→ THE PROBLEM
Write every record below out exactly; no images.

[Items listed in a dataset]
▬▬▬▬▬▬
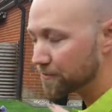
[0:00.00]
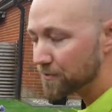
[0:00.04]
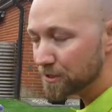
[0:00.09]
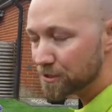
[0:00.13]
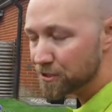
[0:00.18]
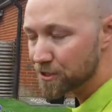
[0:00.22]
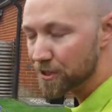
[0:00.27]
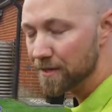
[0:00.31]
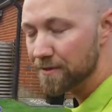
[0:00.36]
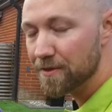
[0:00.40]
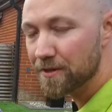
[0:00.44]
to
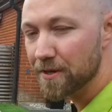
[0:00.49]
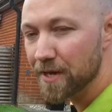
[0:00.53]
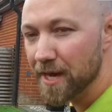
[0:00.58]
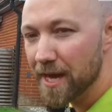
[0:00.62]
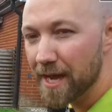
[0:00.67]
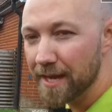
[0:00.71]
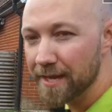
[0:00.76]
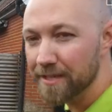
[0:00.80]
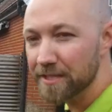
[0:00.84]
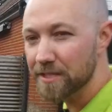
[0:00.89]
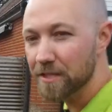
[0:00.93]
each other
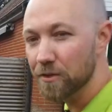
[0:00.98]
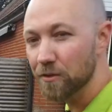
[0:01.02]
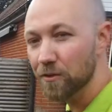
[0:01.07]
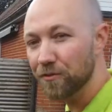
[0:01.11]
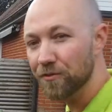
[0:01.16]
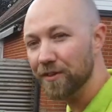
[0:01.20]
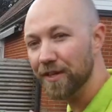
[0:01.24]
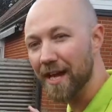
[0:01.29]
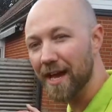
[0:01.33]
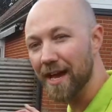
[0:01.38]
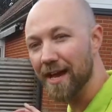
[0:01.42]
and
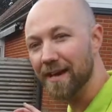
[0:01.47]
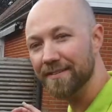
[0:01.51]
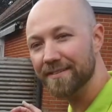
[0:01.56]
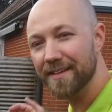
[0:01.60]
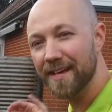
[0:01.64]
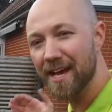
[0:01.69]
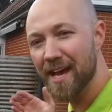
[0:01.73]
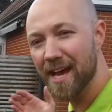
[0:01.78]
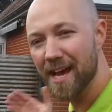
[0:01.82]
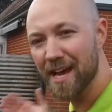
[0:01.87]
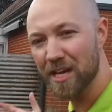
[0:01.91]
use it as
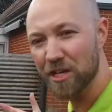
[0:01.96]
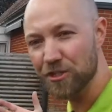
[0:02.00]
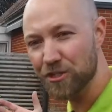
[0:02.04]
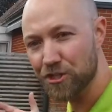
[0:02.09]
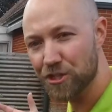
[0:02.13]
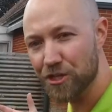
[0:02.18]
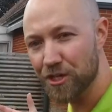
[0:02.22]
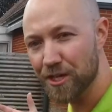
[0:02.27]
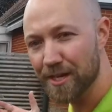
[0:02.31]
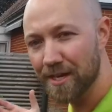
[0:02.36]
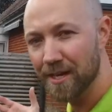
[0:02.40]
a
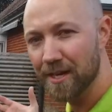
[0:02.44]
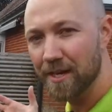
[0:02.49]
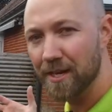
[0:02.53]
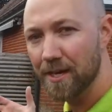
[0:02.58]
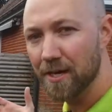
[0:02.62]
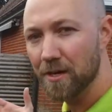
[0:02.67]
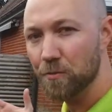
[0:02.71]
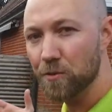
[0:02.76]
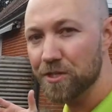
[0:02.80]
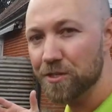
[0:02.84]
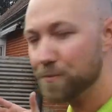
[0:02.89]
hedge,
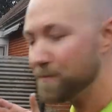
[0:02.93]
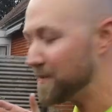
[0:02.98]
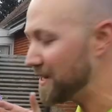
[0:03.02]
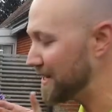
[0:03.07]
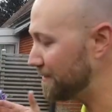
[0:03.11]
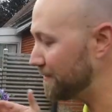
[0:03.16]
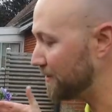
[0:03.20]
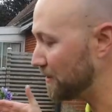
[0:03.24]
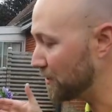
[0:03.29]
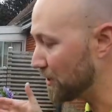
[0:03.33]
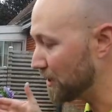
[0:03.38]
which
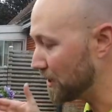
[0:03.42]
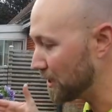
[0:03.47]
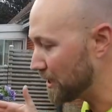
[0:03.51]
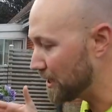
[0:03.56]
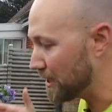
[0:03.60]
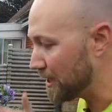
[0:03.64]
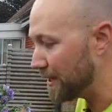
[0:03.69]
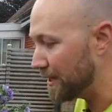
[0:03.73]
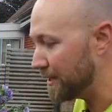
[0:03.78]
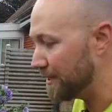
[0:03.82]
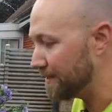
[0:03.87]
means you can
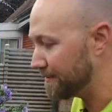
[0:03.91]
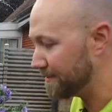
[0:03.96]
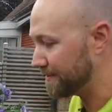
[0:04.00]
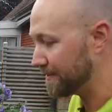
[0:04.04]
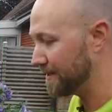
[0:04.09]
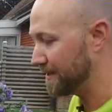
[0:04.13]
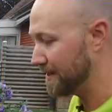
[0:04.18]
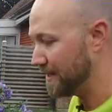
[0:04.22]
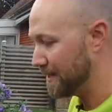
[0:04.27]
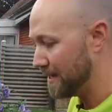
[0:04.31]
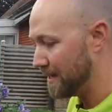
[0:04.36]
cut it
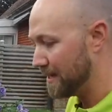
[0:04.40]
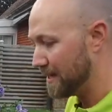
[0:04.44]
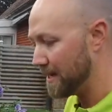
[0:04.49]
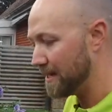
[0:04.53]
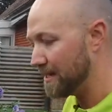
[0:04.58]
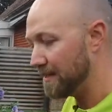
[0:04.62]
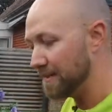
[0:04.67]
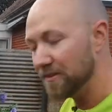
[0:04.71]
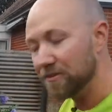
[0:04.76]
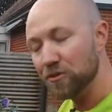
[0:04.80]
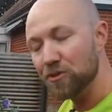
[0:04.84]

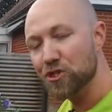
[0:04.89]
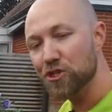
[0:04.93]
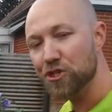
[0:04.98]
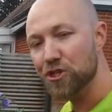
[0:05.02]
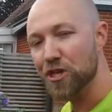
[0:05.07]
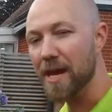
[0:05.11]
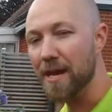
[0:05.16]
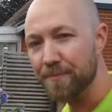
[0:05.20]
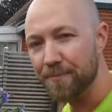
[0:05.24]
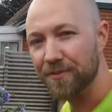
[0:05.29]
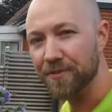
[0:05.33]
into
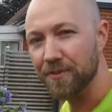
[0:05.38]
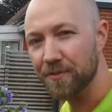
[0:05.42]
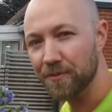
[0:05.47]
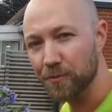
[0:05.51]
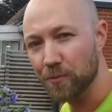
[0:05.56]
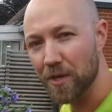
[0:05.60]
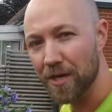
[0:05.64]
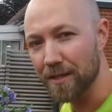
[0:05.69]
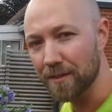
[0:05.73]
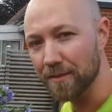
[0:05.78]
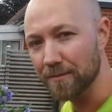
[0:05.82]
shapes as
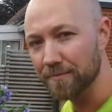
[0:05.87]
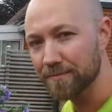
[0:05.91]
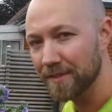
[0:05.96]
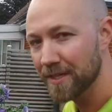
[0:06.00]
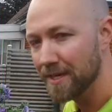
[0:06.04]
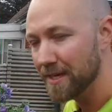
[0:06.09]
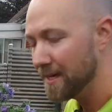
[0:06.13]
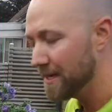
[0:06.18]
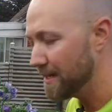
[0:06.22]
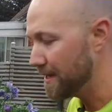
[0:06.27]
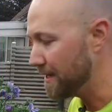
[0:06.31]
well.
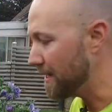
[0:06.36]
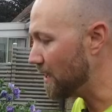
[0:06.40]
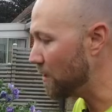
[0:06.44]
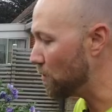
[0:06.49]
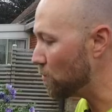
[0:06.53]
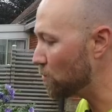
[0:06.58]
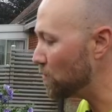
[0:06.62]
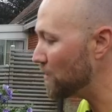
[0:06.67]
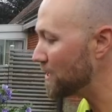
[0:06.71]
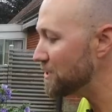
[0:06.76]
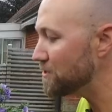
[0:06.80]

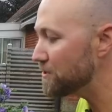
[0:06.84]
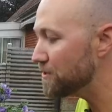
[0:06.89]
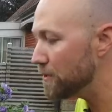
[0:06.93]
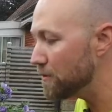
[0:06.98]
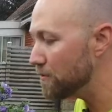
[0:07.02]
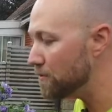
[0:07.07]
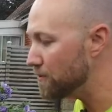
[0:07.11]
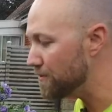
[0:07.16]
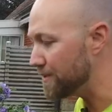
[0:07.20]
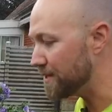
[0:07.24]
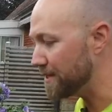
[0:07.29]
Now, when you
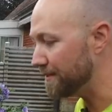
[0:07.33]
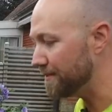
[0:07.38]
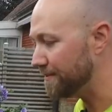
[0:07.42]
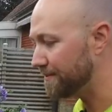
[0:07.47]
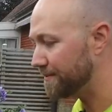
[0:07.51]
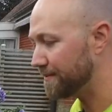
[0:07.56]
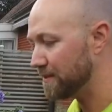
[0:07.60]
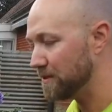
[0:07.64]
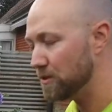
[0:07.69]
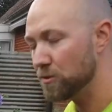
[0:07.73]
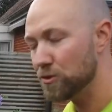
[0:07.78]
do
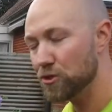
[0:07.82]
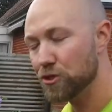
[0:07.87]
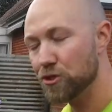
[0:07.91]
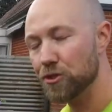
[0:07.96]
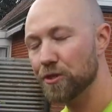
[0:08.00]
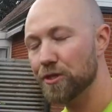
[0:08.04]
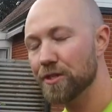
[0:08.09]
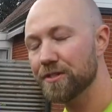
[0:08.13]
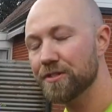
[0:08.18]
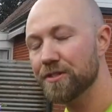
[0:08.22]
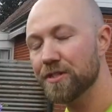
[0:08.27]
this, you
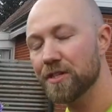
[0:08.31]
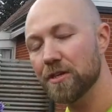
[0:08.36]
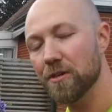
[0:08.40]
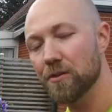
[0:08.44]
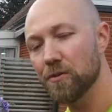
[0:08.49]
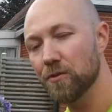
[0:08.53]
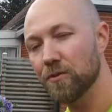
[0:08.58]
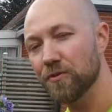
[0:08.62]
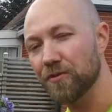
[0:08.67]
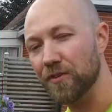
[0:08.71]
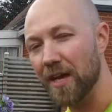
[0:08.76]
shouldn't
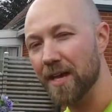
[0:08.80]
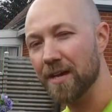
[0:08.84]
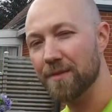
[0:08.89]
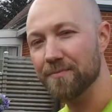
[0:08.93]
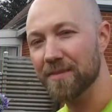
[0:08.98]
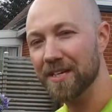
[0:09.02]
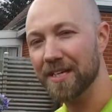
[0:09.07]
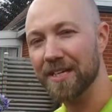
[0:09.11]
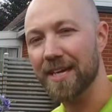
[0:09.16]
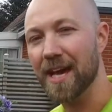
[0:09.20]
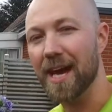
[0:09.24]
use a
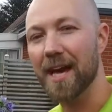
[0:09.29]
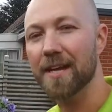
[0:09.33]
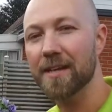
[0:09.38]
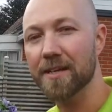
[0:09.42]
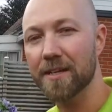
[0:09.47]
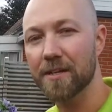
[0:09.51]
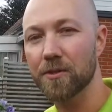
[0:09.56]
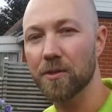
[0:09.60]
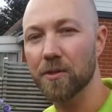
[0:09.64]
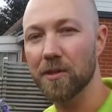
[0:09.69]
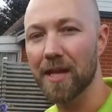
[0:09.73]

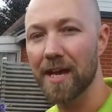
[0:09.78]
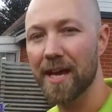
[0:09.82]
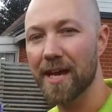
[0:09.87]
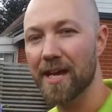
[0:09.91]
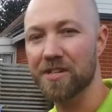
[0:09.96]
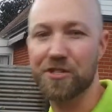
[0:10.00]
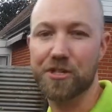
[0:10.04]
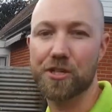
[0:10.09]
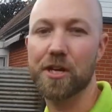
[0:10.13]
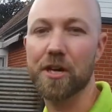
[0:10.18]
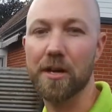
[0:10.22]
mechanical
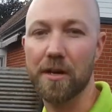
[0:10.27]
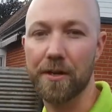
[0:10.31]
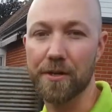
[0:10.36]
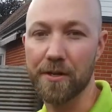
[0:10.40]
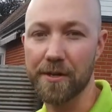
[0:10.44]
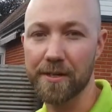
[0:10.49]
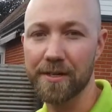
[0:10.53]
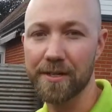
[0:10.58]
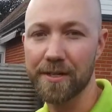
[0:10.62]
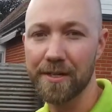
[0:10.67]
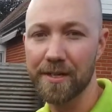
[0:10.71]
hedge cutter.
▬▬▬▬▬▬
→ EXERCISE RESPONSE
[0:00.00]
[0:00.04]
[0:00.09]
[0:00.13]
[0:00.18]
[0:00.22]
[0:00.27]
[0:00.31]
[0:00.36]
[0:00.40]
[0:00.44]
to
[0:00.49]
[0:00.53]
[0:00.58]
[0:00.62]
[0:00.67]
[0:00.71]
[0:00.76]
[0:00.80]
[0:00.84]
[0:00.89]
[0:00.93]
each other
[0:00.98]
[0:01.02]
[0:01.07]
[0:01.11]
[0:01.16]
[0:01.20]
[0:01.24]
[0:01.29]
[0:01.33]
[0:01.38]
[0:01.42]
and
[0:01.47]
[0:01.51]
[0:01.56]
[0:01.60]
[0:01.64]
[0:01.69]
[0:01.73]
[0:01.78]
[0:01.82]
[0:01.87]
[0:01.91]
use it as
[0:01.96]
[0:02.00]
[0:02.04]
[0:02.09]
[0:02.13]
[0:02.18]
[0:02.22]
[0:02.27]
[0:02.31]
[0:02.36]
[0:02.40]
a
[0:02.44]
[0:02.49]
[0:02.53]
[0:02.58]
[0:02.62]
[0:02.67]
[0:02.71]
[0:02.76]
[0:02.80]
[0:02.84]
[0:02.89]
hedge,
[0:02.93]
[0:02.98]
[0:03.02]
[0:03.07]
[0:03.11]
[0:03.16]
[0:03.20]
[0:03.24]
[0:03.29]
[0:03.33]
[0:03.38]
which
[0:03.42]
[0:03.47]
[0:03.51]
[0:03.56]
[0:03.60]
[0:03.64]
[0:03.69]
[0:03.73]
[0:03.78]
[0:03.82]
[0:03.87]
means you can
[0:03.91]
[0:03.96]
[0:04.00]
[0:04.04]
[0:04.09]
[0:04.13]
[0:04.18]
[0:04.22]
[0:04.27]
[0:04.31]
[0:04.36]
cut it
[0:04.40]
[0:04.44]
[0:04.49]
[0:04.53]
[0:04.58]
[0:04.62]
[0:04.67]
[0:04.71]
[0:04.76]
[0:04.80]
[0:04.84]

[0:04.89]
[0:04.93]
[0:04.98]
[0:05.02]
[0:05.07]
[0:05.11]
[0:05.16]
[0:05.20]
[0:05.24]
[0:05.29]
[0:05.33]
into
[0:05.38]
[0:05.42]
[0:05.47]
[0:05.51]
[0:05.56]
[0:05.60]
[0:05.64]
[0:05.69]
[0:05.73]
[0:05.78]
[0:05.82]
shapes as
[0:05.87]
[0:05.91]
[0:05.96]
[0:06.00]
[0:06.04]
[0:06.09]
[0:06.13]
[0:06.18]
[0:06.22]
[0:06.27]
[0:06.31]
well.
[0:06.36]
[0:06.40]
[0:06.44]
[0:06.49]
[0:06.53]
[0:06.58]
[0:06.62]
[0:06.67]
[0:06.71]
[0:06.76]
[0:06.80]

[0:06.84]
[0:06.89]
[0:06.93]
[0:06.98]
[0:07.02]
[0:07.07]
[0:07.11]
[0:07.16]
[0:07.20]
[0:07.24]
[0:07.29]
Now, when you
[0:07.33]
[0:07.38]
[0:07.42]
[0:07.47]
[0:07.51]
[0:07.56]
[0:07.60]
[0:07.64]
[0:07.69]
[0:07.73]
[0:07.78]
do
[0:07.82]
[0:07.87]
[0:07.91]
[0:07.96]
[0:08.00]
[0:08.04]
[0:08.09]
[0:08.13]
[0:08.18]
[0:08.22]
[0:08.27]
this, you
[0:08.31]
[0:08.36]
[0:08.40]
[0:08.44]
[0:08.49]
[0:08.53]
[0:08.58]
[0:08.62]
[0:08.67]
[0:08.71]
[0:08.76]
shouldn't
[0:08.80]
[0:08.84]
[0:08.89]
[0:08.93]
[0:08.98]
[0:09.02]
[0:09.07]
[0:09.11]
[0:09.16]
[0:09.20]
[0:09.24]
use a
[0:09.29]
[0:09.33]
[0:09.38]
[0:09.42]
[0:09.47]
[0:09.51]
[0:09.56]
[0:09.60]
[0:09.64]
[0:09.69]
[0:09.73]

[0:09.78]
[0:09.82]
[0:09.87]
[0:09.91]
[0:09.96]
[0:10.00]
[0:10.04]
[0:10.09]
[0:10.13]
[0:10.18]
[0:10.22]
mechanical
[0:10.27]
[0:10.31]
[0:10.36]
[0:10.40]
[0:10.44]
[0:10.49]
[0:10.53]
[0:10.58]
[0:10.62]
[0:10.67]
[0:10.71]
hedge cutter.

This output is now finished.